High speed railway station in Meroux, Territoire de Belfort, France

Belfort-Montbéliard TGV is a high speed railway station located in Meroux, Territoire de Belfort, eastern France. The station was opened in 2011 and is located on the LGV Rhin-Rhône connecting railway.

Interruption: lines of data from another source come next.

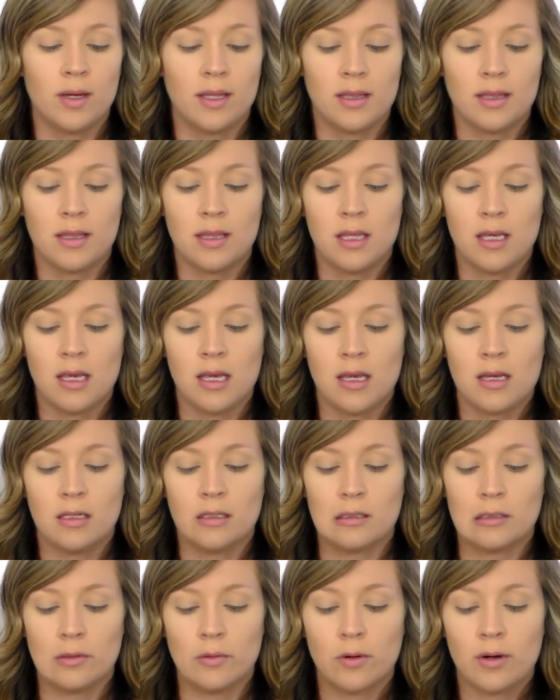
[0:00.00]
with the
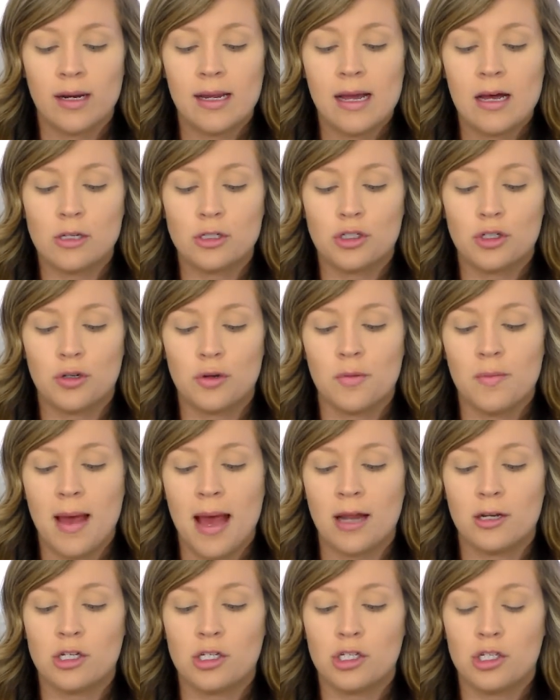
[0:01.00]
L'Oreal True
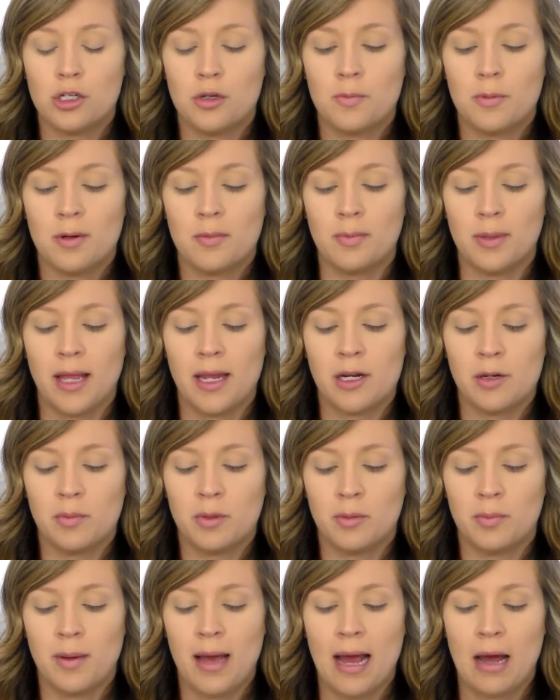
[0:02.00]
Match Super
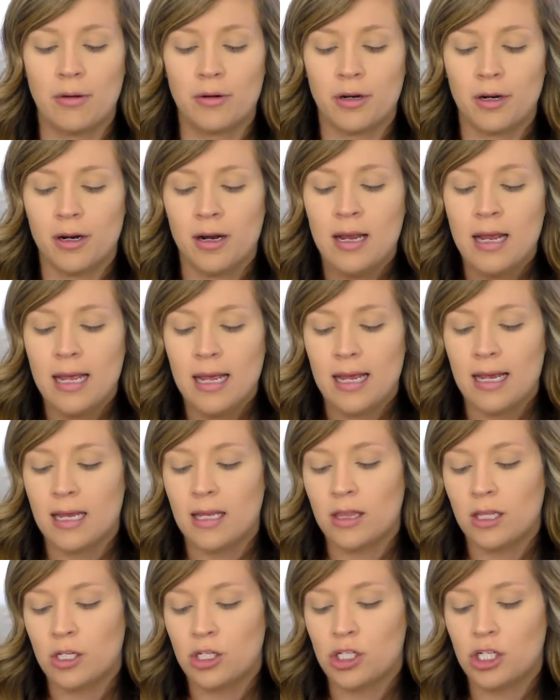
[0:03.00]
Blendable Powder
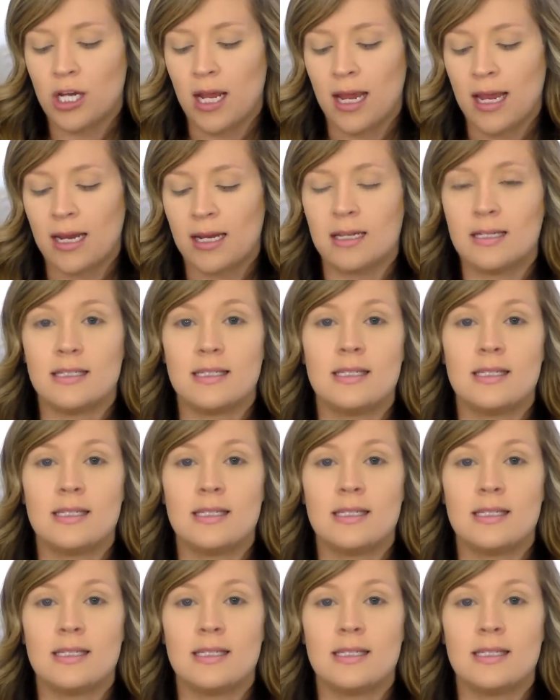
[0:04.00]
in the shade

The train services are operated by SNCF. It serves the cities of Belfort and Montbéliard and surrounding areas. The station lies 9 km south of Belfort and 18 km northeast of Montbéliard.

At the station, the railway line from Belfort to Delle crosses the high speed line with an overpass. There is a stop on this line, Meroux, at a short walking distance of the TGV station, which offers access to TER Bourgogne-Franche-Comté services to Belfort and Delle, and RegioExpress services to Delle and Delémont (Switzerland).

==Train services==
From Belfort-Montbéliard TGV, train services depart to major French cities such as: Paris, Dijon, Besançon, Mulhouse, Strasbourg, Lyon, Marseille, Montpellier and Lille.

International services operate to Switzerland: Basel and Zurich.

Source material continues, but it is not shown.